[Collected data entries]

+++++

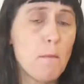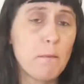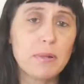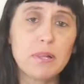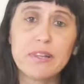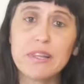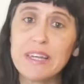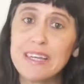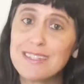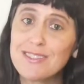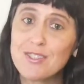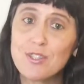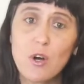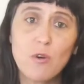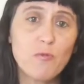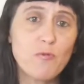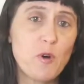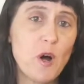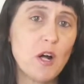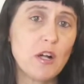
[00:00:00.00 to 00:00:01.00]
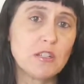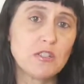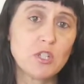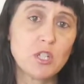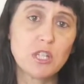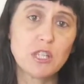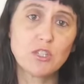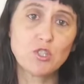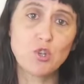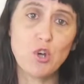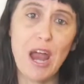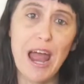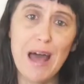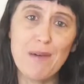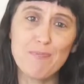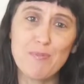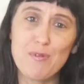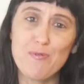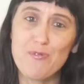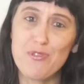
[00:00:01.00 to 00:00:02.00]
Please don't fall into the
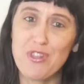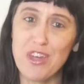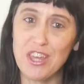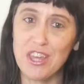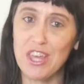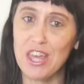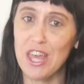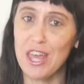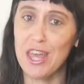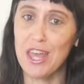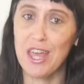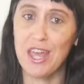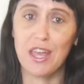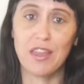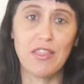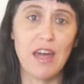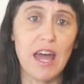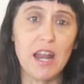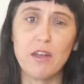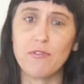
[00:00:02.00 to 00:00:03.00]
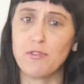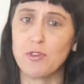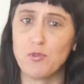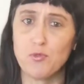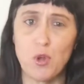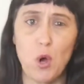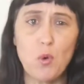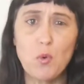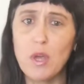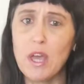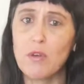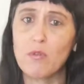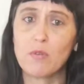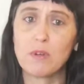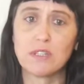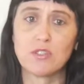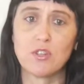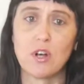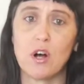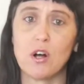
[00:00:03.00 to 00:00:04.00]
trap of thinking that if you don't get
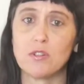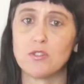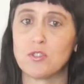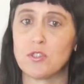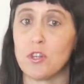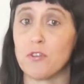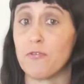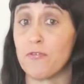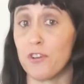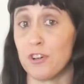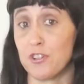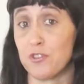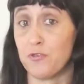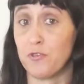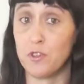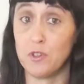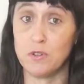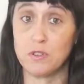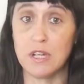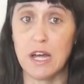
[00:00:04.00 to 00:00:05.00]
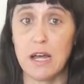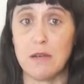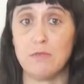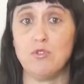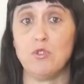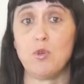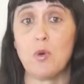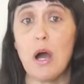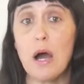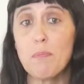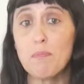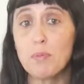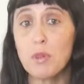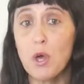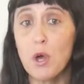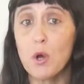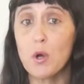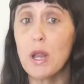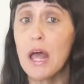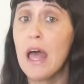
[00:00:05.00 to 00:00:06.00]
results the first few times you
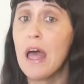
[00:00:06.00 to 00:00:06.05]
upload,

+++++

## WHAT IS BEING ASKED
Keep the pictures out while you retype all of the data above exactly as it appears.

## THE ANSWER
[00:00:00.00 to 00:00:01.00]
[00:00:01.00 to 00:00:02.00]
Please don't fall into the
[00:00:02.00 to 00:00:03.00]
[00:00:03.00 to 00:00:04.00]
trap of thinking that if you don't get
[00:00:04.00 to 00:00:05.00]
[00:00:05.00 to 00:00:06.00]
results the first few times you
[00:00:06.00 to 00:00:06.05]
upload,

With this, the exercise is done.